Nuit Blanche (meaning "white night" or "all-nighter") is an annual all-night Parisian celebration of the arts. The entire center of the city is open all night. Art galleries and famous museums stay open way later than usual. It's a pretty spectacular thing.
Me and my friends met up at Hotel du Ville (city hall) where we knew we could get information on the galleries that were open that night. I knew that I wanted to visit a graffiti exhibit that I had missed out on when Alex was here. Other people wanted to go to the Luxembourg gardens (where there was supposedly dancing), the Grand Mosque, and the Renoir museum.
Also on the agenda: ice cream.
You could easily spot the information people because they were riding on segways wearing light-up vests.

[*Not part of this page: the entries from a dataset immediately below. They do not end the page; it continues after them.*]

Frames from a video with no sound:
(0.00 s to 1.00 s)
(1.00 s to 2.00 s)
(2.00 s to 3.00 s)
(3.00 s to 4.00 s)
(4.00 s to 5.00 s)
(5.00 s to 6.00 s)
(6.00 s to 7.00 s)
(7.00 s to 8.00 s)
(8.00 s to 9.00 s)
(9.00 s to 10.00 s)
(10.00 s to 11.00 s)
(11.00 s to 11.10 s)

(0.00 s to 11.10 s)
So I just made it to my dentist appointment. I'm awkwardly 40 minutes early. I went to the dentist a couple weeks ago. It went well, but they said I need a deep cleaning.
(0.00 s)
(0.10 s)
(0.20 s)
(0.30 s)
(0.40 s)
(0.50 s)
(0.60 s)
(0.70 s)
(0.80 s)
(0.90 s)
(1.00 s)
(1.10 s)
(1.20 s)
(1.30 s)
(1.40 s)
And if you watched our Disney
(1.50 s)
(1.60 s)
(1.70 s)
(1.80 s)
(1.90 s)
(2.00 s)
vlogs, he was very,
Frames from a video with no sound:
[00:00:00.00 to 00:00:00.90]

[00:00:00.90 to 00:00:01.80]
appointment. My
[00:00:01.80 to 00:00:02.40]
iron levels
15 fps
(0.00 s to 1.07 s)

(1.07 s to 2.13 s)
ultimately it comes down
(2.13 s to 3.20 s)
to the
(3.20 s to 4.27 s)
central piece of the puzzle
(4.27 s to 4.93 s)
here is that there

I was pretty jealous of the segway.
Outside Hotel du Ville there was an art exhibit projected onto a giant screen. It was a woman facing away from a camera who was just standing in the middle of a crowded sidewalk. I imagine it was saying something about being anonomys in a big city, etc. etc.
We were a few blocks from the graffiti exhibit, so we started trekking up to it. On the way there, we saw a really cool church that was all spooky inside. Have you ever been inside a gothic cathedral at night with no lights but candles? My friends were afraid that someone was going to jump out and grab them haunted house style.

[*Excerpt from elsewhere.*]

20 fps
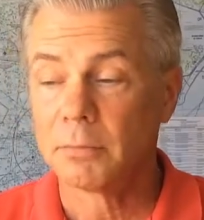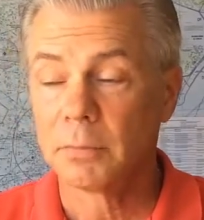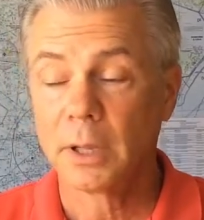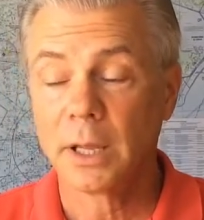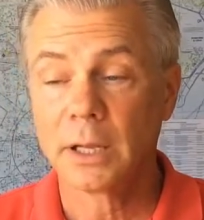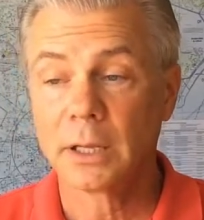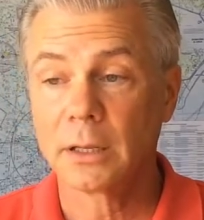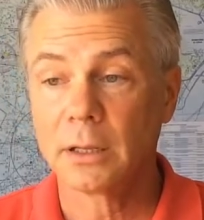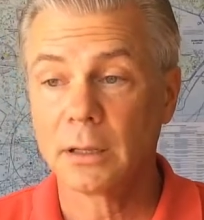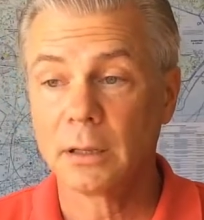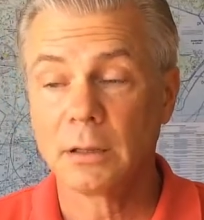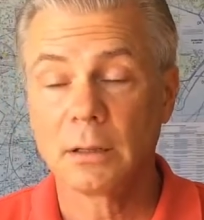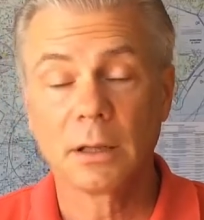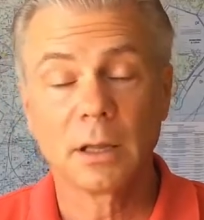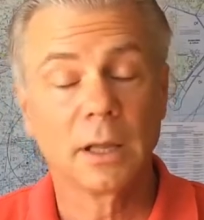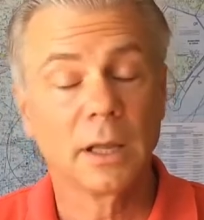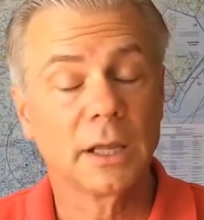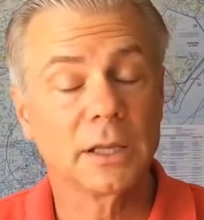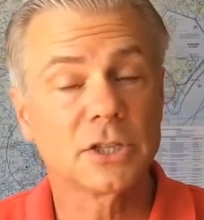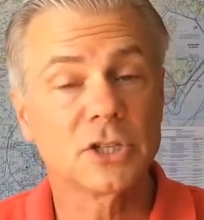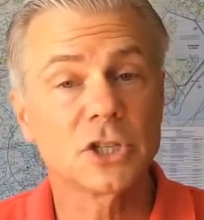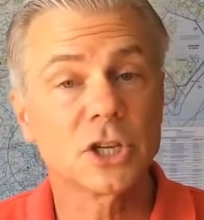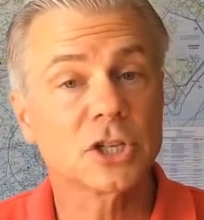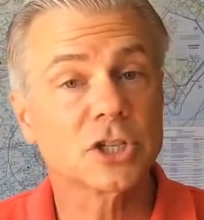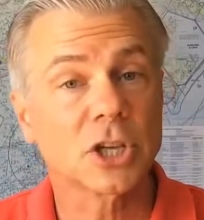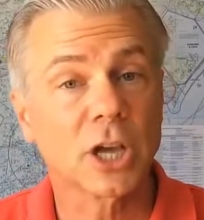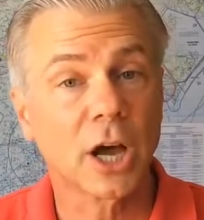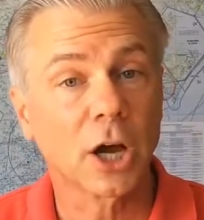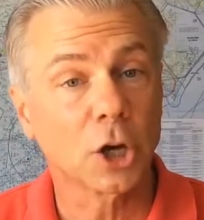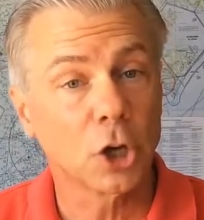It's
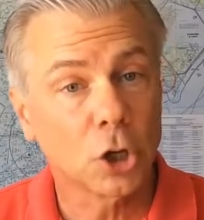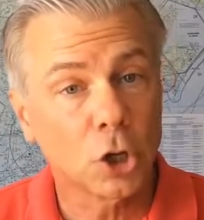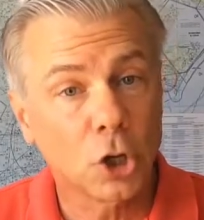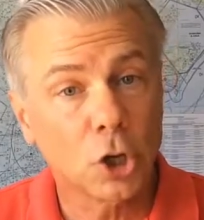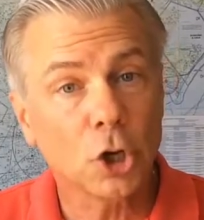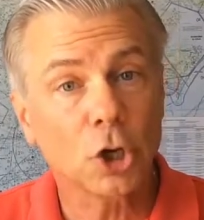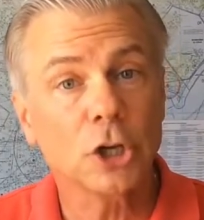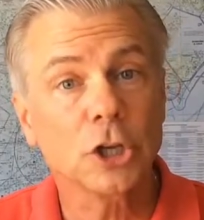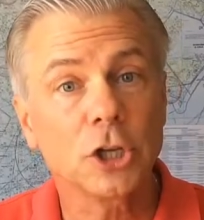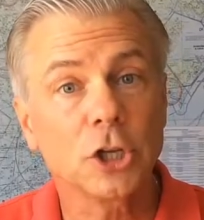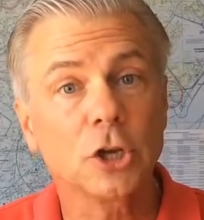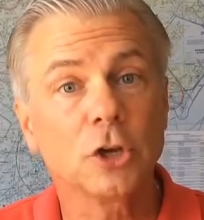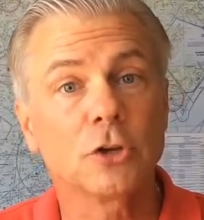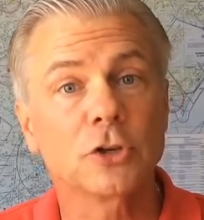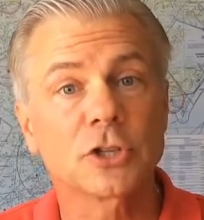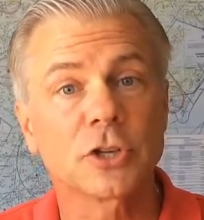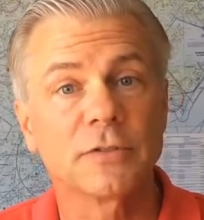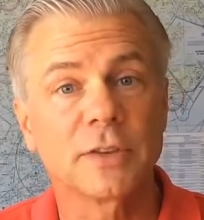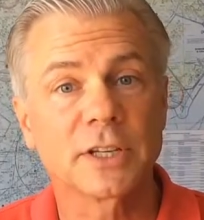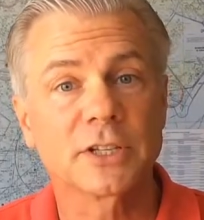just a good use of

We waited outside for a few stragglers from our group and noticed that the store across from the church was very busy. It was an-erm- "adult" store. Across from a cathedral. And there were kids looking in the windows. Only in a big city.

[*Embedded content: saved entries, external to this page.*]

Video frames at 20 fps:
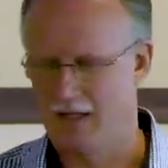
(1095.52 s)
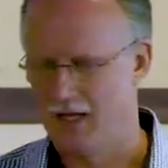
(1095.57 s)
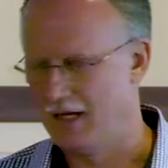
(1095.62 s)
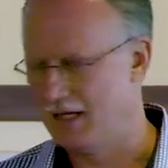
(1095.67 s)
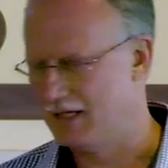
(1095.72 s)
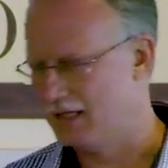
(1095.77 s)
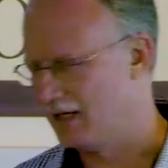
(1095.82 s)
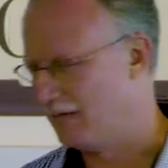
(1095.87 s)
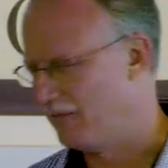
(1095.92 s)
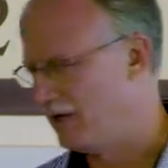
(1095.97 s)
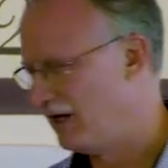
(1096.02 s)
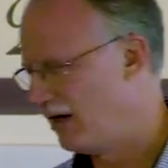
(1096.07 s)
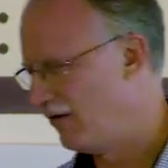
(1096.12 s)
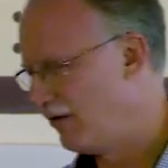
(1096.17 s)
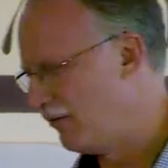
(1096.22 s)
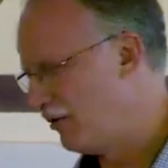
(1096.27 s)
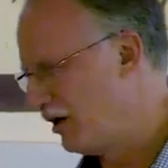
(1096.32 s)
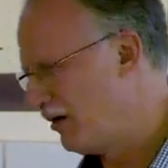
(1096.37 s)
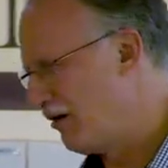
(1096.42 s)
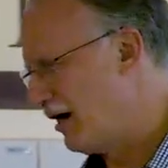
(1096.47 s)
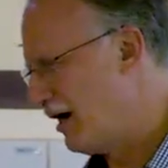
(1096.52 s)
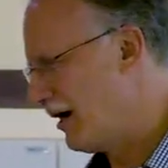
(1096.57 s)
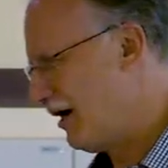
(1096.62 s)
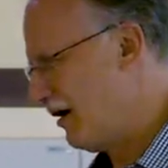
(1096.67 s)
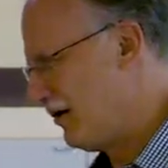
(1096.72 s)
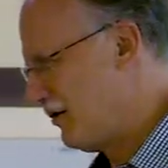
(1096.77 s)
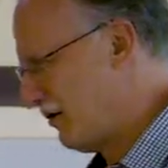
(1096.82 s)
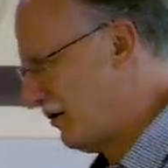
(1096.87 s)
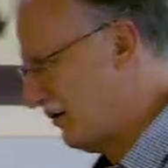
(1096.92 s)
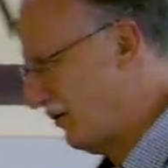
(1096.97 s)
And he said, we, anyway, we cried
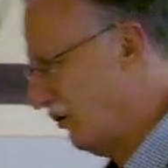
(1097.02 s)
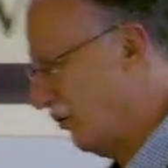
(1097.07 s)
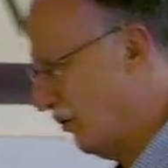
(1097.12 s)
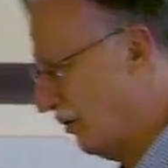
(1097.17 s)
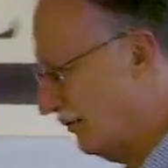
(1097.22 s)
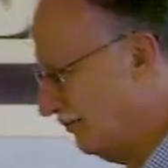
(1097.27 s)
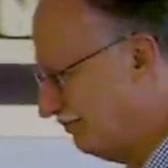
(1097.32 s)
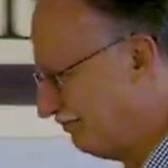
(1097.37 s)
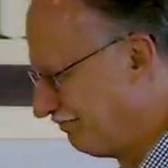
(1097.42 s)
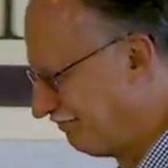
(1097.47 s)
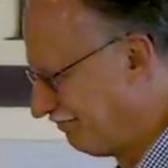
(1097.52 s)
out to the Lord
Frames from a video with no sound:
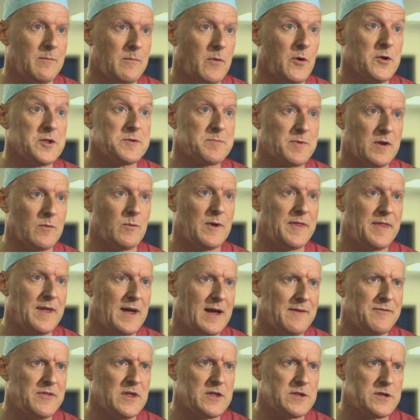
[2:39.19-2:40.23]
hospital when they
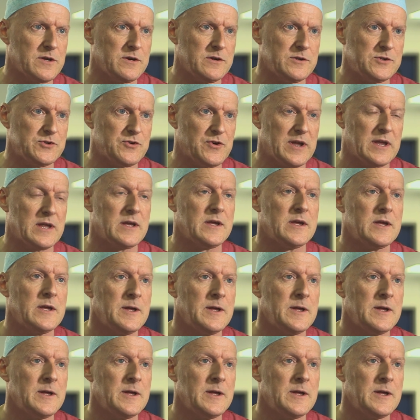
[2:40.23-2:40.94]
have their surgery.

We hustled on and passed the Centre Pompidou, outside of which there was a man in a headdress.
We found the graffiti exhibit. Upon walking in, it smelled like paint.
The premise of the exhibit was that they asked 25 prolific graffiti artists to create a work of art that reminds them of the spirit of graffiti and why they began tagging. The results were very interesting.
A guy was making art by pouring out ink with metal in it onto a table, then guiding the ink with a magnet below the table. It was mesmerizing.
Not very practical, but still cool.
My favorite piece, below, looked like a fire extinguisher case. Translated it says:
"Emergency spray paint. Reserved for the exclusive use in graffiti. Break glass. Remove spray can. Shake up and down. Tag."
After the exhibit, we went to find a metro that would take us to the Luxembourg Gardens. But first--pit stop! There is a gelatto place called "Amorino" all over Paris. What's cool is that they make a flower out of you gelatto. I ordered raspberry, passion fruit, and vanilla. It was delicious!
My friend Emily accidentally matched her ice cream to her outfit.
For some God-awful reason, the rest of my group decided to walk to the Luxembourg Gardens. So off we went. Little did we know that there was no dancing, but there was the world's largest disco ball! And a two hour wait to get in. I for one wanted to pass. (That bright light below is the disco ball)
Instead we decided to go to the Grand Mosque which was also supposed to be really cool. It was a bit further out from the city center so we figured that it would be less busy.
On the way there we saw the Pantheon. There was a brass band outside playing disco. It was excellent.
The Grand Mosque was less busy, but we still had to stand in line. It was really pretty. It was all dark, but they have a garden inside, and there were some art pieces.
After the Mosque, we walked to the metro. It was closed. This is the first time that that happened to me. That's because the metro was supposed to be open until 3am this night! Luckily, I was with two girls who lived close to me, and the Mosque was only about a 20 minute walk from my apartment. We ended up sticking close by a family who were walking in the same direction, and everyone got home safe.